At this point anyone building AI applications is likely familiar with the importance of Retrieval Augmented Generation (RAG). And they’re also likely familiar with the challenges of getting a reliable RAG system shipped to production.
It can be daunting! Especially in an enterprise setting where the stakes are high for both quality and compliance.
That’s why we’re excited to announce our partnership with MongoDB, and how we’re working together to help production software teams test & tune RAG features that work well at scale.
This post goes into detail for how to set up and then use Freeplay and MongoDB together to find and fix issues with RAG systems. The video at the end shows how it all comes together in practice.
The Challenge
Getting RAG systems to perform well today often means a lot of experimentation, tuning, and optimization. This can be complicated by the fact that there are so many moving pieces that impact the ultimate customer experience for AI products, in particular:
Retrieval: Is your RAG pipeline finding the right content? If it’s not, what do you change? Chunk sizes, embedding strategy, ranking, etc. can all be adjusted, not to mention more advanced techniques from research.

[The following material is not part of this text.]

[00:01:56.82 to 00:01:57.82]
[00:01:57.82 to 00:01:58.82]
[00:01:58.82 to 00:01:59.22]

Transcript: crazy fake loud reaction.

Generation: Is the LLM doing what you want? If not, is it because of your prompt engineering? The model itself? Model parameters that you could adjust? Any tweak to one of those variables can have surprising impacts — positive or negative.

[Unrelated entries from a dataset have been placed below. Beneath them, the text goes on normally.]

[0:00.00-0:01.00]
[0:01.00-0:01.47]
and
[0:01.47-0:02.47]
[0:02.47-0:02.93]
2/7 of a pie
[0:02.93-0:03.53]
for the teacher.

We hear from teams nearly every day who feel overwhelmed by all the variables involved, and more than a few who get so exhausted from all the experimentation that eventually they just decide to ship something — even if they know it’s not as good as they’d want.
And then: Even after you get a basic version working, you’re never “done.” Models change, underlying data changes, and results change for customers.
If you're building AI products, you need a system and process in place to help continuously uncover and fix issues. Everyone working in this space is looking for a better way.
What is Freeplay?
Freeplay gives product development teams the power to experiment, test, monitor & evaluate the use of LLMs in their products. Product teams use Freeplay to build better chatbots, agents, and to integrate LLMs into existing products. They choose Freeplay because it gives them a single tool to collaborate as a team across the product development lifecycle — and saves time & money.
Why we love MongoDB
MongoDB is a non-relational document database designed for large scale applications. It’s been around for years and it’s well-loved by developers.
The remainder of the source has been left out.